= Your goal =
Output the entries that follow character for character. Leave every image out.

= Supplied material =
____

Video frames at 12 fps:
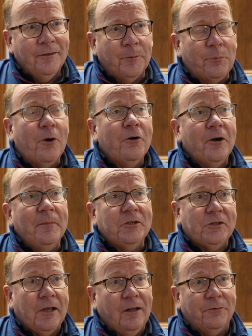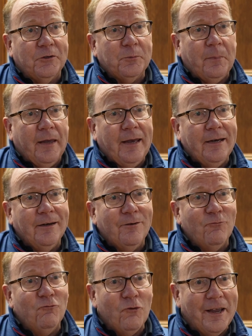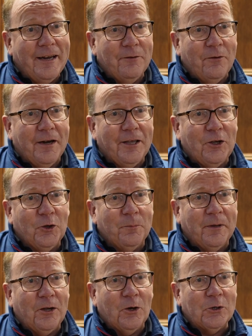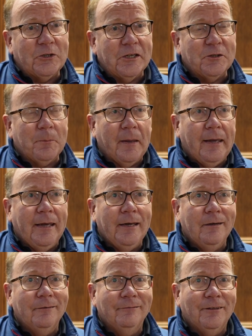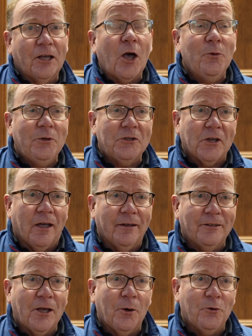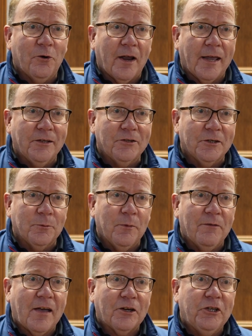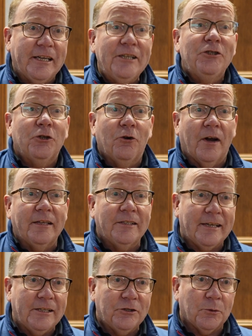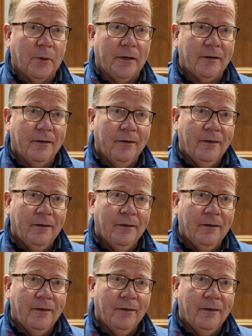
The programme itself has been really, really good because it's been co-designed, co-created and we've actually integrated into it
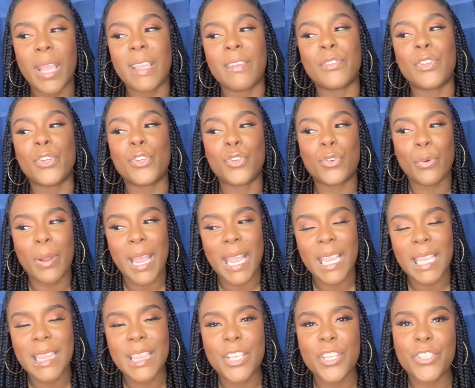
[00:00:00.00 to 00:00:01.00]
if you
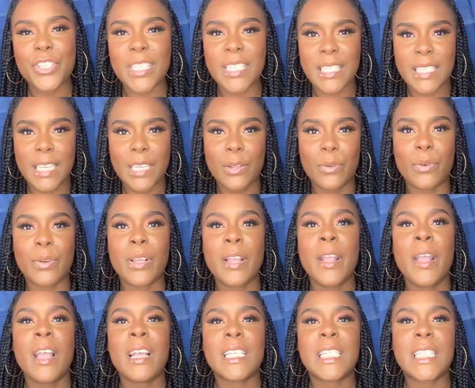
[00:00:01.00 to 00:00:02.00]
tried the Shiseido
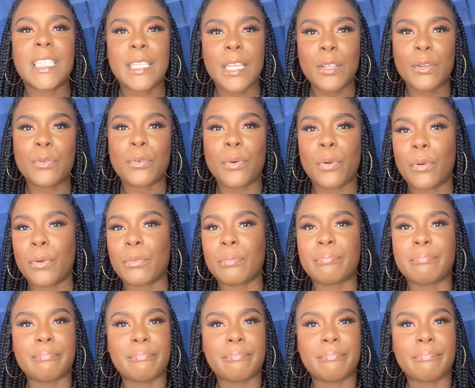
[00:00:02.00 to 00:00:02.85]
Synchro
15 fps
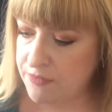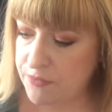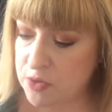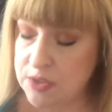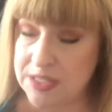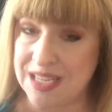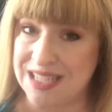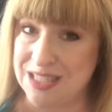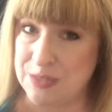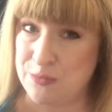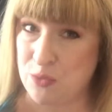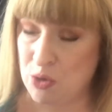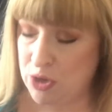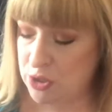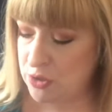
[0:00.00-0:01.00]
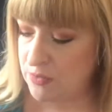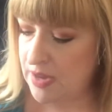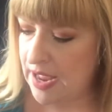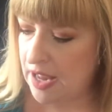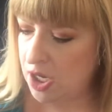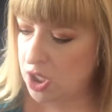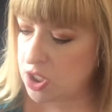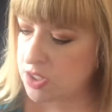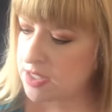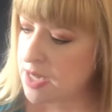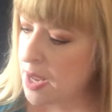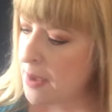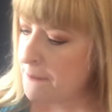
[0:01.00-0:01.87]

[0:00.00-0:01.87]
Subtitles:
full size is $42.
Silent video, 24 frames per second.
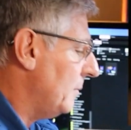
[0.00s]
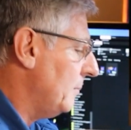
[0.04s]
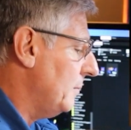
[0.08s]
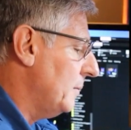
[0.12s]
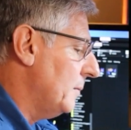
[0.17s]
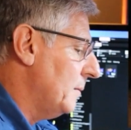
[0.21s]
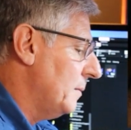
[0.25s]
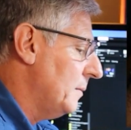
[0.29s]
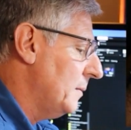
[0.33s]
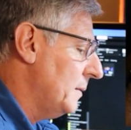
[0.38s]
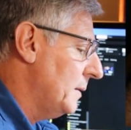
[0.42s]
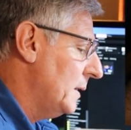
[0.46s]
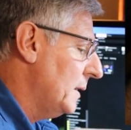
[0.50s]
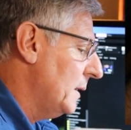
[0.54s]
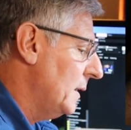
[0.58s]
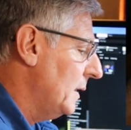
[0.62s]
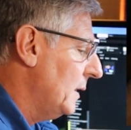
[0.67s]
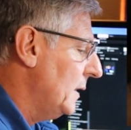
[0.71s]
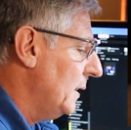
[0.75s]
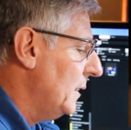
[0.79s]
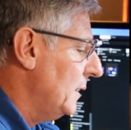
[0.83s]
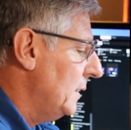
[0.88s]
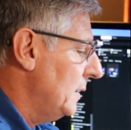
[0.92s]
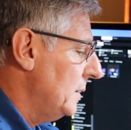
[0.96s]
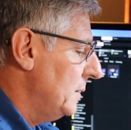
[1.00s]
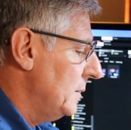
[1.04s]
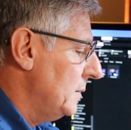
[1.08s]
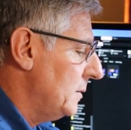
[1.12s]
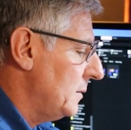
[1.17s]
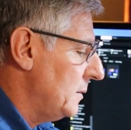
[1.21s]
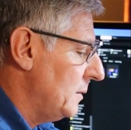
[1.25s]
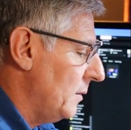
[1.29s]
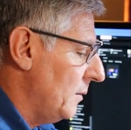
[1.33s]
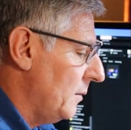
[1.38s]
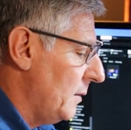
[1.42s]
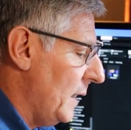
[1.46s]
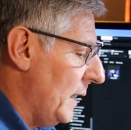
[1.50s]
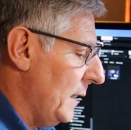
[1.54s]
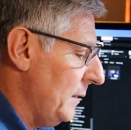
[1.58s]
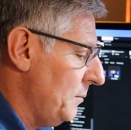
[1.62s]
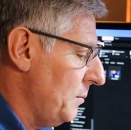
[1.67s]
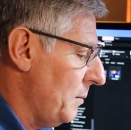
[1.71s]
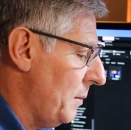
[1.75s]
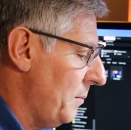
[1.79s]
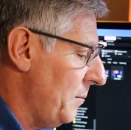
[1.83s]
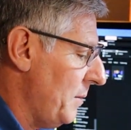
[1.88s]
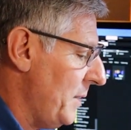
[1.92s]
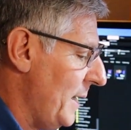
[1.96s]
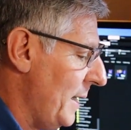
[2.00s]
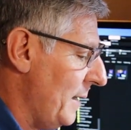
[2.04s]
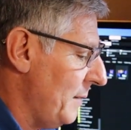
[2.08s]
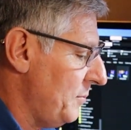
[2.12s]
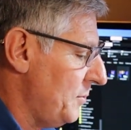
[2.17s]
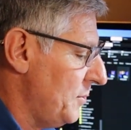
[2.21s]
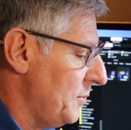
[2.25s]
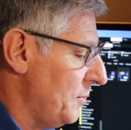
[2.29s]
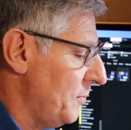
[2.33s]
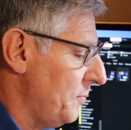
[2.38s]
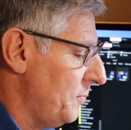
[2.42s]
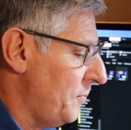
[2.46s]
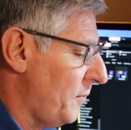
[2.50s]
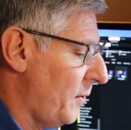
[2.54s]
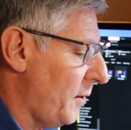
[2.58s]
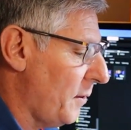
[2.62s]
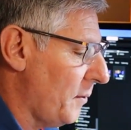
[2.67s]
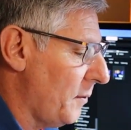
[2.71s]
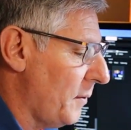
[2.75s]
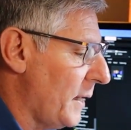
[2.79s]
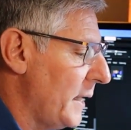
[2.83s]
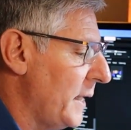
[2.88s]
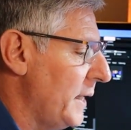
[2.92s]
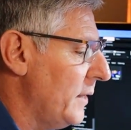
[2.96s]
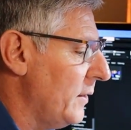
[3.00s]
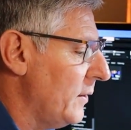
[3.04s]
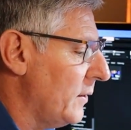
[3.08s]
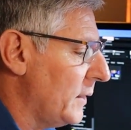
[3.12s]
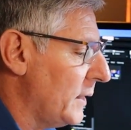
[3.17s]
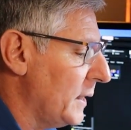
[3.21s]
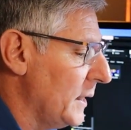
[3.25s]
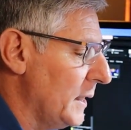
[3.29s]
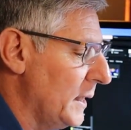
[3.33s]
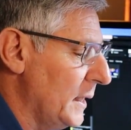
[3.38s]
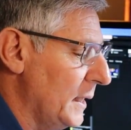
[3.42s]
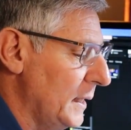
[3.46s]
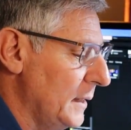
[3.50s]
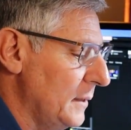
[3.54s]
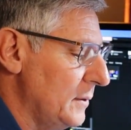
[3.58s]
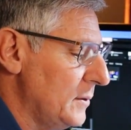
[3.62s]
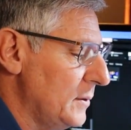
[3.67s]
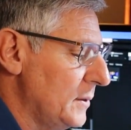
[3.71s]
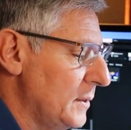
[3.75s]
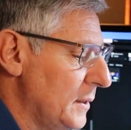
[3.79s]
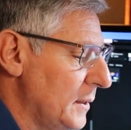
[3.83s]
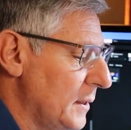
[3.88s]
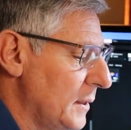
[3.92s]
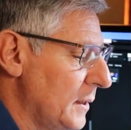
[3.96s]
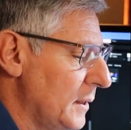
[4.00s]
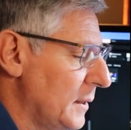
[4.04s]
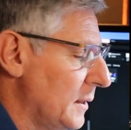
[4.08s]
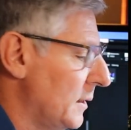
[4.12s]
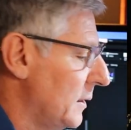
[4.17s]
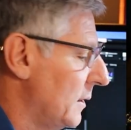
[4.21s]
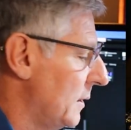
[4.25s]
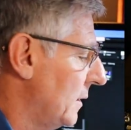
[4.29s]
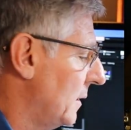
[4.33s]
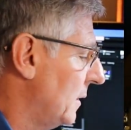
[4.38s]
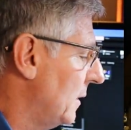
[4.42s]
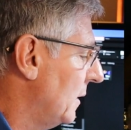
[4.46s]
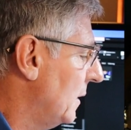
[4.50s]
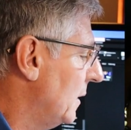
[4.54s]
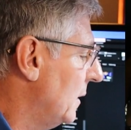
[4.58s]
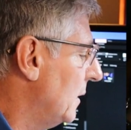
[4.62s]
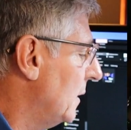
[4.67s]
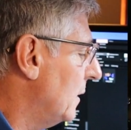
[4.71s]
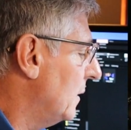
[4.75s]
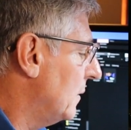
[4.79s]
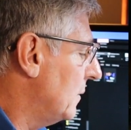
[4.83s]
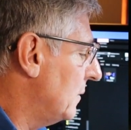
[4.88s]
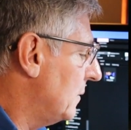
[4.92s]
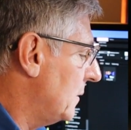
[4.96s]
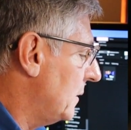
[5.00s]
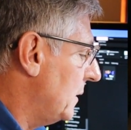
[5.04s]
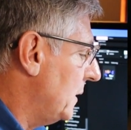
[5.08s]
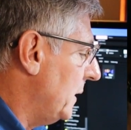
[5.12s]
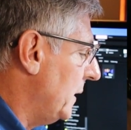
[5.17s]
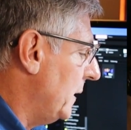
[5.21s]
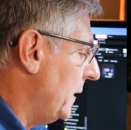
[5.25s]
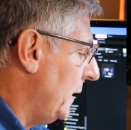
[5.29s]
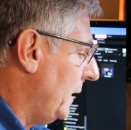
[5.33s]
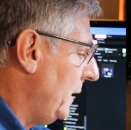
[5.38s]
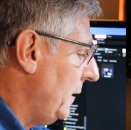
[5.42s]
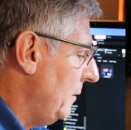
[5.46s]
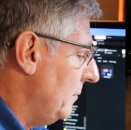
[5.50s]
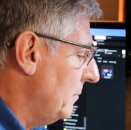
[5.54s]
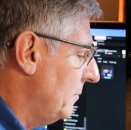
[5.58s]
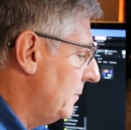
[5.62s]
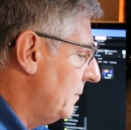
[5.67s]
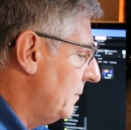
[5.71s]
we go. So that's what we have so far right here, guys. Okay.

____

= Solution =
Video frames at 12 fps:
The programme itself has been really, really good because it's been co-designed, co-created and we've actually integrated into it
[00:00:00.00 to 00:00:01.00]
if you
[00:00:01.00 to 00:00:02.00]
tried the Shiseido
[00:00:02.00 to 00:00:02.85]
Synchro
15 fps
[0:00.00-0:01.00]
[0:01.00-0:01.87]

[0:00.00-0:01.87]
Subtitles:
full size is $42.
Silent video, 24 frames per second.
[0.00s]
[0.04s]
[0.08s]
[0.12s]
[0.17s]
[0.21s]
[0.25s]
[0.29s]
[0.33s]
[0.38s]
[0.42s]
[0.46s]
[0.50s]
[0.54s]
[0.58s]
[0.62s]
[0.67s]
[0.71s]
[0.75s]
[0.79s]
[0.83s]
[0.88s]
[0.92s]
[0.96s]
[1.00s]
[1.04s]
[1.08s]
[1.12s]
[1.17s]
[1.21s]
[1.25s]
[1.29s]
[1.33s]
[1.38s]
[1.42s]
[1.46s]
[1.50s]
[1.54s]
[1.58s]
[1.62s]
[1.67s]
[1.71s]
[1.75s]
[1.79s]
[1.83s]
[1.88s]
[1.92s]
[1.96s]
[2.00s]
[2.04s]
[2.08s]
[2.12s]
[2.17s]
[2.21s]
[2.25s]
[2.29s]
[2.33s]
[2.38s]
[2.42s]
[2.46s]
[2.50s]
[2.54s]
[2.58s]
[2.62s]
[2.67s]
[2.71s]
[2.75s]
[2.79s]
[2.83s]
[2.88s]
[2.92s]
[2.96s]
[3.00s]
[3.04s]
[3.08s]
[3.12s]
[3.17s]
[3.21s]
[3.25s]
[3.29s]
[3.33s]
[3.38s]
[3.42s]
[3.46s]
[3.50s]
[3.54s]
[3.58s]
[3.62s]
[3.67s]
[3.71s]
[3.75s]
[3.79s]
[3.83s]
[3.88s]
[3.92s]
[3.96s]
[4.00s]
[4.04s]
[4.08s]
[4.12s]
[4.17s]
[4.21s]
[4.25s]
[4.29s]
[4.33s]
[4.38s]
[4.42s]
[4.46s]
[4.50s]
[4.54s]
[4.58s]
[4.62s]
[4.67s]
[4.71s]
[4.75s]
[4.79s]
[4.83s]
[4.88s]
[4.92s]
[4.96s]
[5.00s]
[5.04s]
[5.08s]
[5.12s]
[5.17s]
[5.21s]
[5.25s]
[5.29s]
[5.33s]
[5.38s]
[5.42s]
[5.46s]
[5.50s]
[5.54s]
[5.58s]
[5.62s]
[5.67s]
[5.71s]
we go. So that's what we have so far right here, guys. Okay.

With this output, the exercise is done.